『もう一つの衣服、ホームウエア 家で着るアパレル史』著◎武田尚子 みすず書房 2970円
今注目の書籍を評者が紹介。今回取り上げるのは、武田尚子さんの『もう一つの衣服、ホームウエア 家で着るアパレル史』(みすず書房)。評者は詩人の渡邊十絲子さんです。

ホームウエアの歴史を広く研究した労作

自宅にいる時間を快適にする工夫が盛んだ。SNSには、自分で作った料理や、世話をしている動植物、今日見た映画や読んだ本についての発信などが目立つ。ところが、自宅でくつろぐ時間に着ているものを発信する人は少ない。人に見せることを前提にしたものではないからかもしれない。
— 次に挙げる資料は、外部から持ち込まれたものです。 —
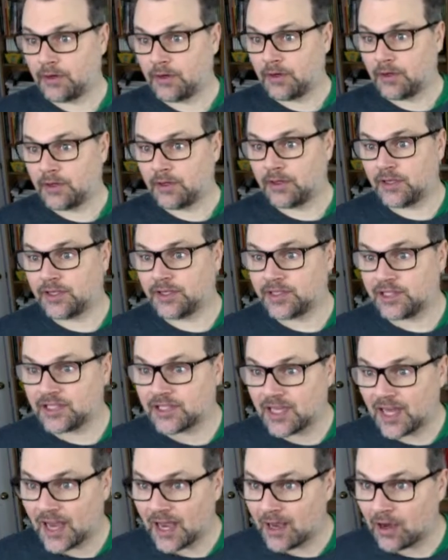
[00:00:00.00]
This
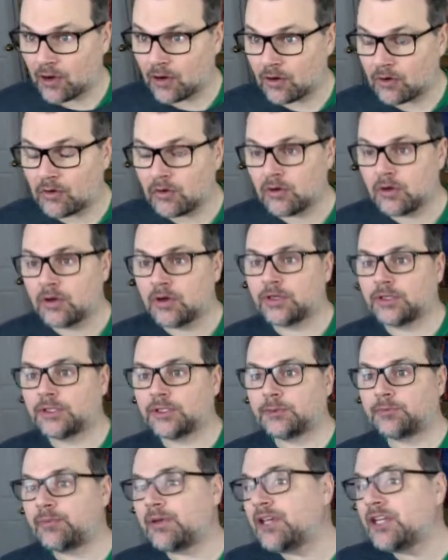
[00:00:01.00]
is how
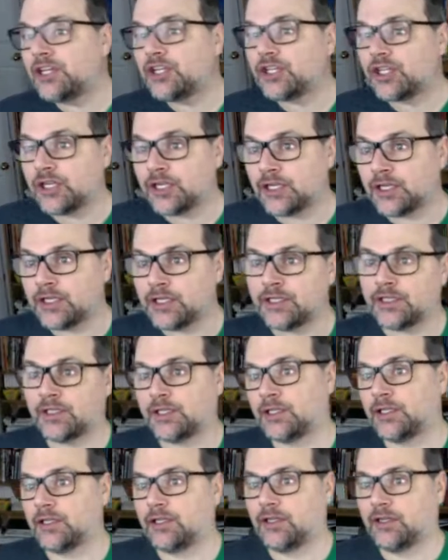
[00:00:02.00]

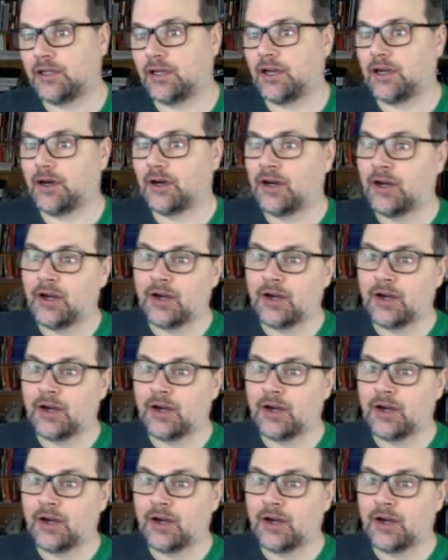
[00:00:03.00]
species are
しかし服装は、在宅時間の満足度を大きく左右する。会社員ならスーツを脱いだらすぐパジャマを着たいかもしれないし、家事をして過ごす人なら、働き着としてのスウェット上下などが快適かもしれない。自宅で着るのはすべてかつての外出着、という倹約派もいる。世の中に基準があるわけでもなく、よその家に合わせたりもしない。それでも時の流れにつれてゆるやかに移り変わっていくのがホームウエアだ。

この本はそんなホームウエアの歴史や、世界的な傾向、こんにちのトレンドなどを広く研究した労作。かつて隆盛をきわめたデザイナーズ・ブランドが新戦略として扱うホームウエアや、室内着だけを扱う新ブランドの台頭、睡眠に特化した機能性パジャマの登場など、在宅時間の「これから」を感じさせる話題もある。

昭和後期のサスペンスドラマでは、夜間に自宅で殺される女性は決まってネグリジェを着ていた。いま、同様のドラマにネグリジェ姿の描写はほとんどない。人々の私生活史は、そんな部分から見えてくるものだ。自宅とは何をする空間か、という考え方も、時代につれて変わる。ファッション史はいつも、おしゃれできらびやかな「外側」ばかりが語られるが、人目にさらされない「内側」を語ろうという試みが新鮮だ。新しい生活スタイルのヒントは、こんなところにもある。